Stored data:
====================

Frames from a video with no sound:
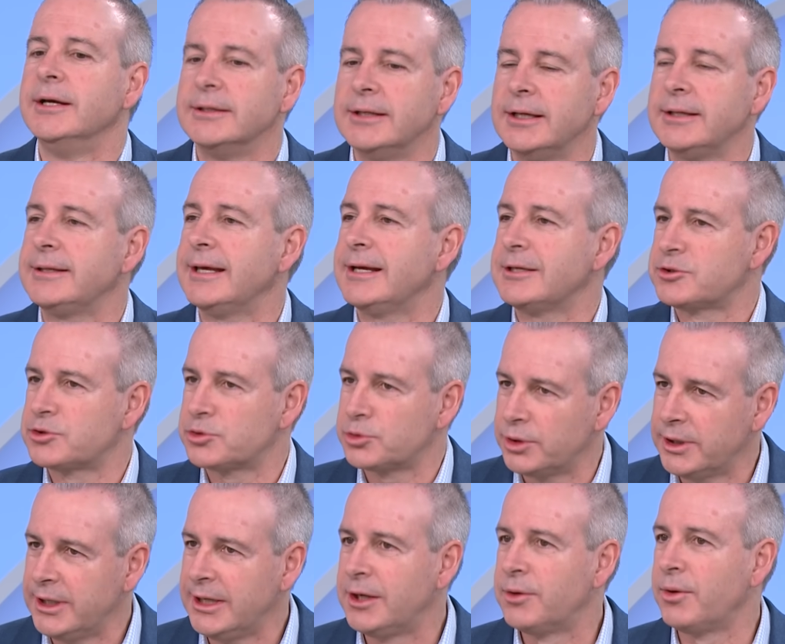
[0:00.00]
let that
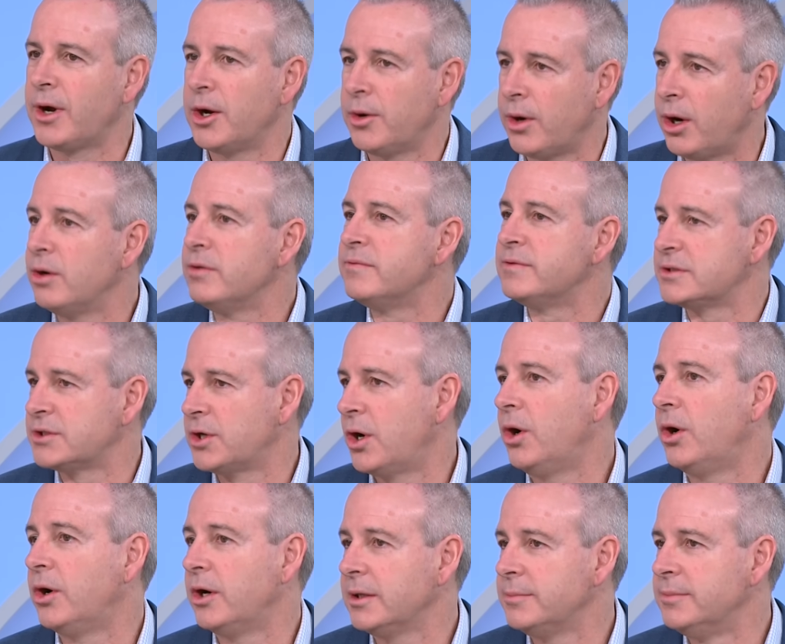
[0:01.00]
tree grow over
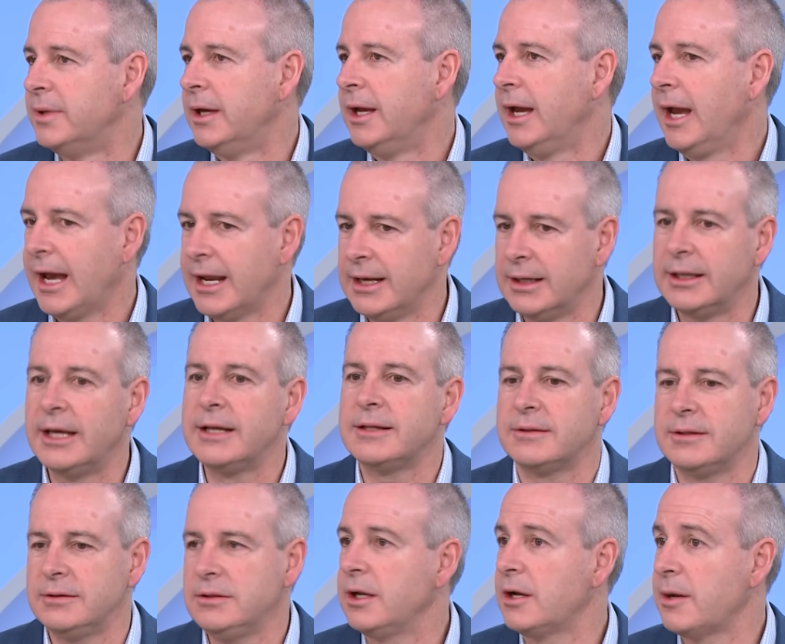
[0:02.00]
time and let,
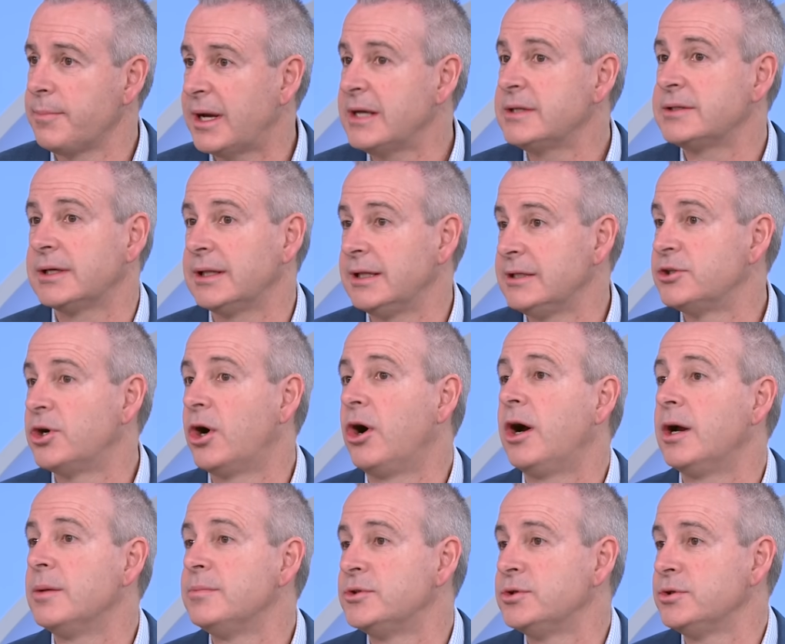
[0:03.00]
you know, basically
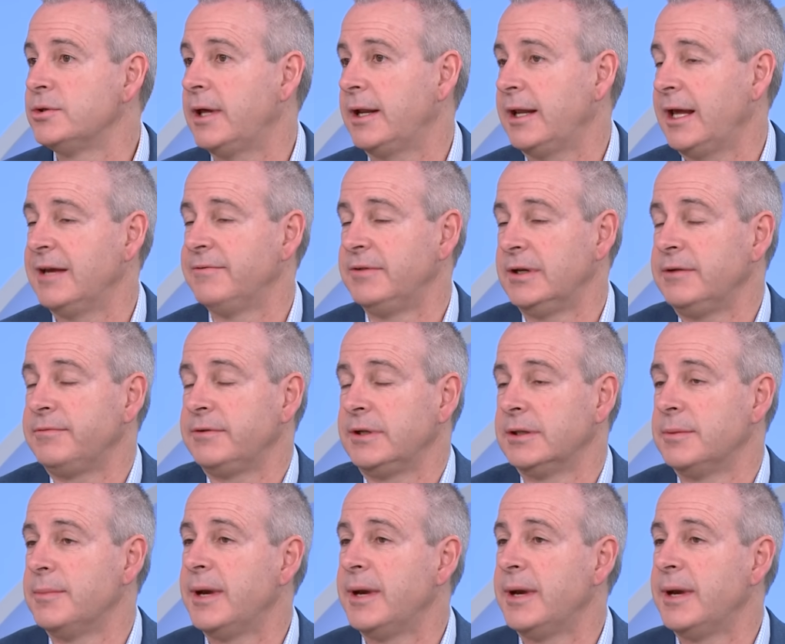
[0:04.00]
time do that heavy lifting.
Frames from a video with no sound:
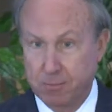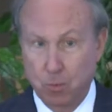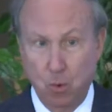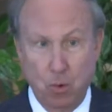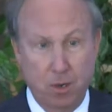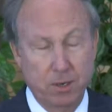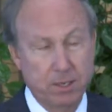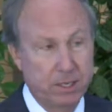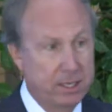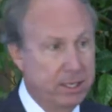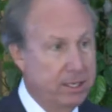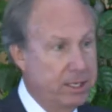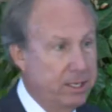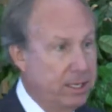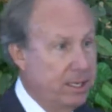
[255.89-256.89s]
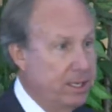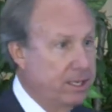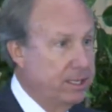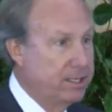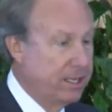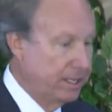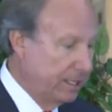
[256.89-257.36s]
more
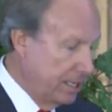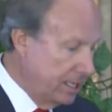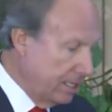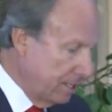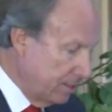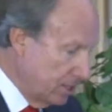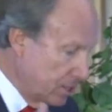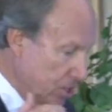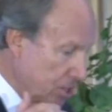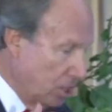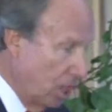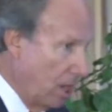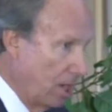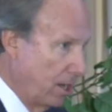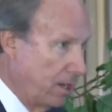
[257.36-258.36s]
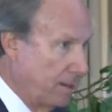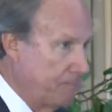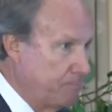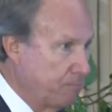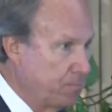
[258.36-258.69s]
than leading this young,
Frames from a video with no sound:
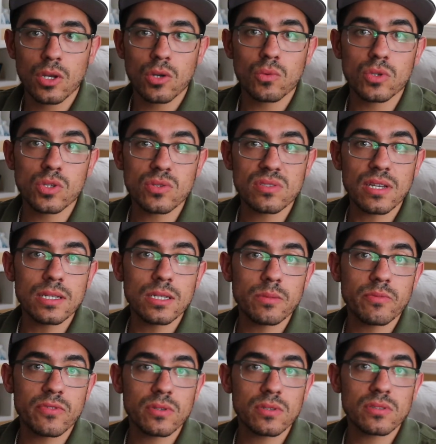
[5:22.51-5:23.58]
When you sign
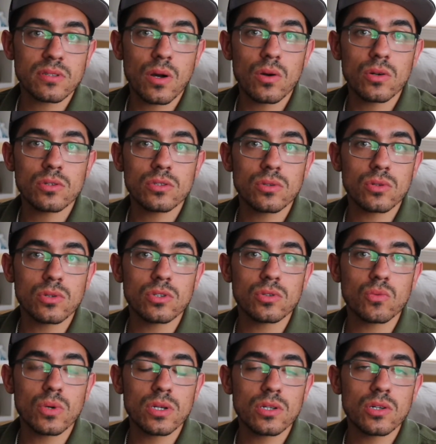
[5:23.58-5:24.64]
up for this card, you'll
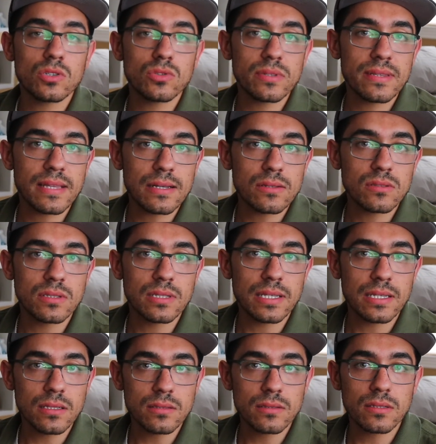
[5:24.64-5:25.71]
earn 100,000
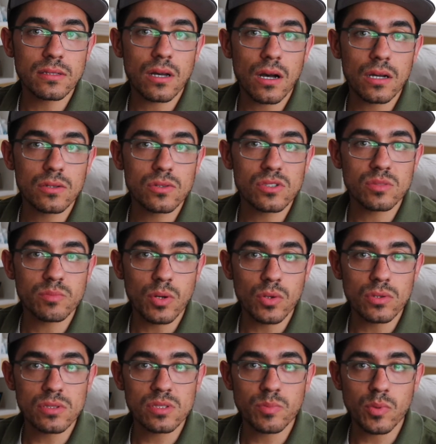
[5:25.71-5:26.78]
Hilton Honors
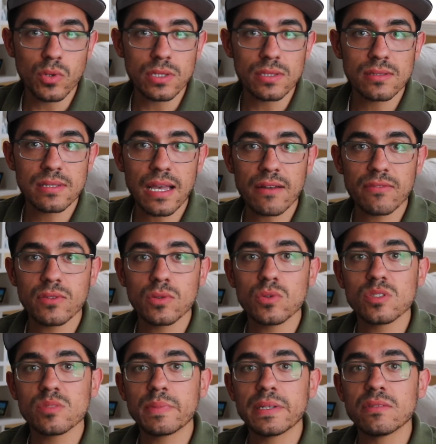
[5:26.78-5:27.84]
bonus points after you
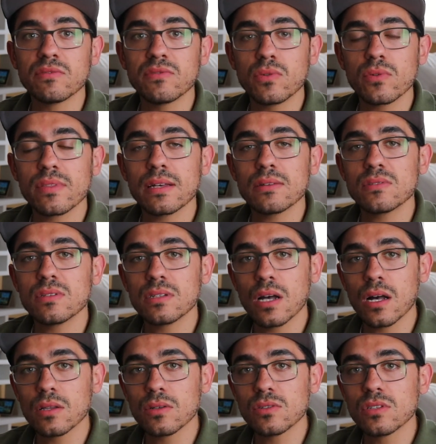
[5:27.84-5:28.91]
spend
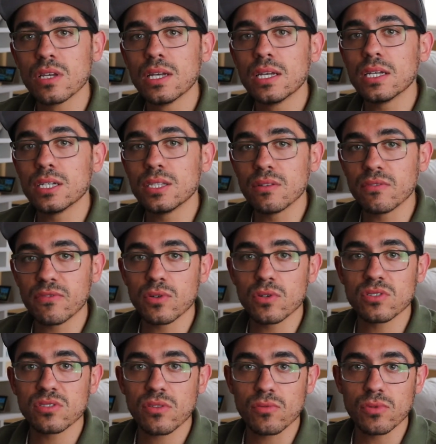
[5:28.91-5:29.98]
$4,000 in the
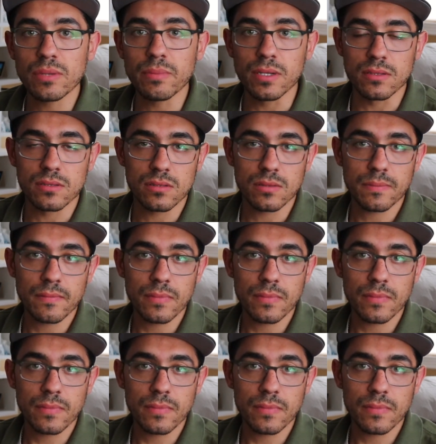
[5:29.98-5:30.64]
first three months.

====================

Task goal: Once the pictures are set aside, transcribe the remaining lines above exactly.

Result of the exercise:
Frames from a video with no sound:
[0:00.00]
let that
[0:01.00]
tree grow over
[0:02.00]
time and let,
[0:03.00]
you know, basically
[0:04.00]
time do that heavy lifting.
Frames from a video with no sound:
[255.89-256.89s]
[256.89-257.36s]
more
[257.36-258.36s]
[258.36-258.69s]
than leading this young,
Frames from a video with no sound:
[5:22.51-5:23.58]
When you sign
[5:23.58-5:24.64]
up for this card, you'll
[5:24.64-5:25.71]
earn 100,000
[5:25.71-5:26.78]
Hilton Honors
[5:26.78-5:27.84]
bonus points after you
[5:27.84-5:28.91]
spend
[5:28.91-5:29.98]
$4,000 in the
[5:29.98-5:30.64]
first three months.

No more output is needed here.